Ursula Barnett
Ursula A. Barnett (died 2016) was a German-South African businesswoman, literary scholar and political activist.[1]
Life
[edit]Ursula Barnett was born in Slovenia to Jewish parents: her father Felix Gross was a writer and journalist, and her mother Elsa Rosenblum a piano teacher and masseuse. She grew up in Berlin until the family escaped Nazism to Cape Town, South Africa. She gained a degree at Rhodes University, an MA from the University of Cape Town and she won a scholarship to study MSc in journalism from Columbia University.[2] When her father died in 1961, she took over his business in Cape Town, the International Press Agency (Inpra).[1]
In 1971 she gained a PhD from the University of Cape Town, on African English-language writing. She published her thesis in 1983, and in 1976 published a biography of the literary scholar Es'kia Mphahlele. In the 1970s she became an observer of youth trials in township courts on behalf of Black Sash. In 1983, with Sue Williamson and others, she helped found the Women’s Movement for Peace.[1]
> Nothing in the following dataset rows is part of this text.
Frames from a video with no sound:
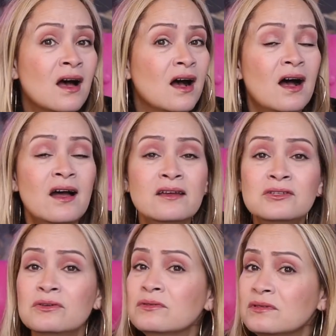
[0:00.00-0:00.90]
I
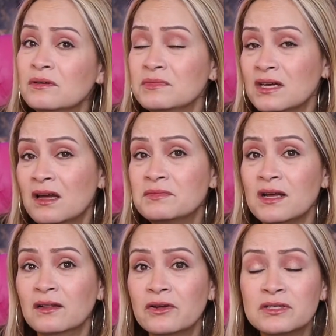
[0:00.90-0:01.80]
do sometimes
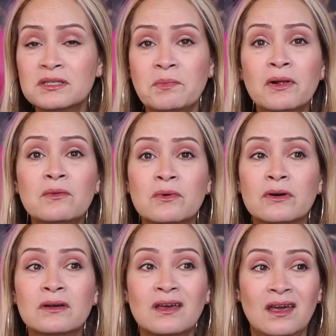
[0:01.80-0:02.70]
a lot of spell
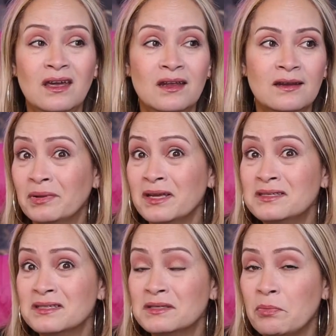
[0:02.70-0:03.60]
work in
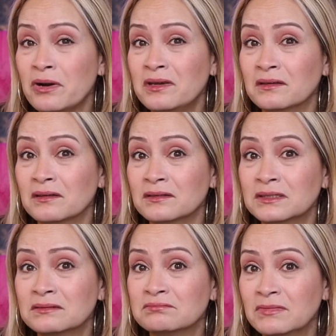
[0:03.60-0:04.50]
places, parking
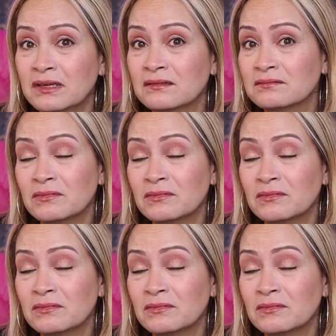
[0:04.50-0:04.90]
lots, you know,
Her husband died in 1986, and she moved to join her children in England in 1989. There she started a literary agency for South African writers. She also joined the ANC and was active in local anti-apartheid politics.[1]
Works
[edit]- Ezekiel Mphahlele, 1976
- A Vision of Order: A Study of Black South African Literature in English, 1914–1980, 1983
References
[edit]- ^ a b c d Adrienne Barnett, Ursula Barnett obituary, ‘’The Guardian’’, 15 February 2016.
- ^ Izevbaye, D. S. (1973). "Review of African Literature Today, No. 5: The Novel in Africa". Research in African Literatures. 4 (1): 108–110. ISSN 0034-5210.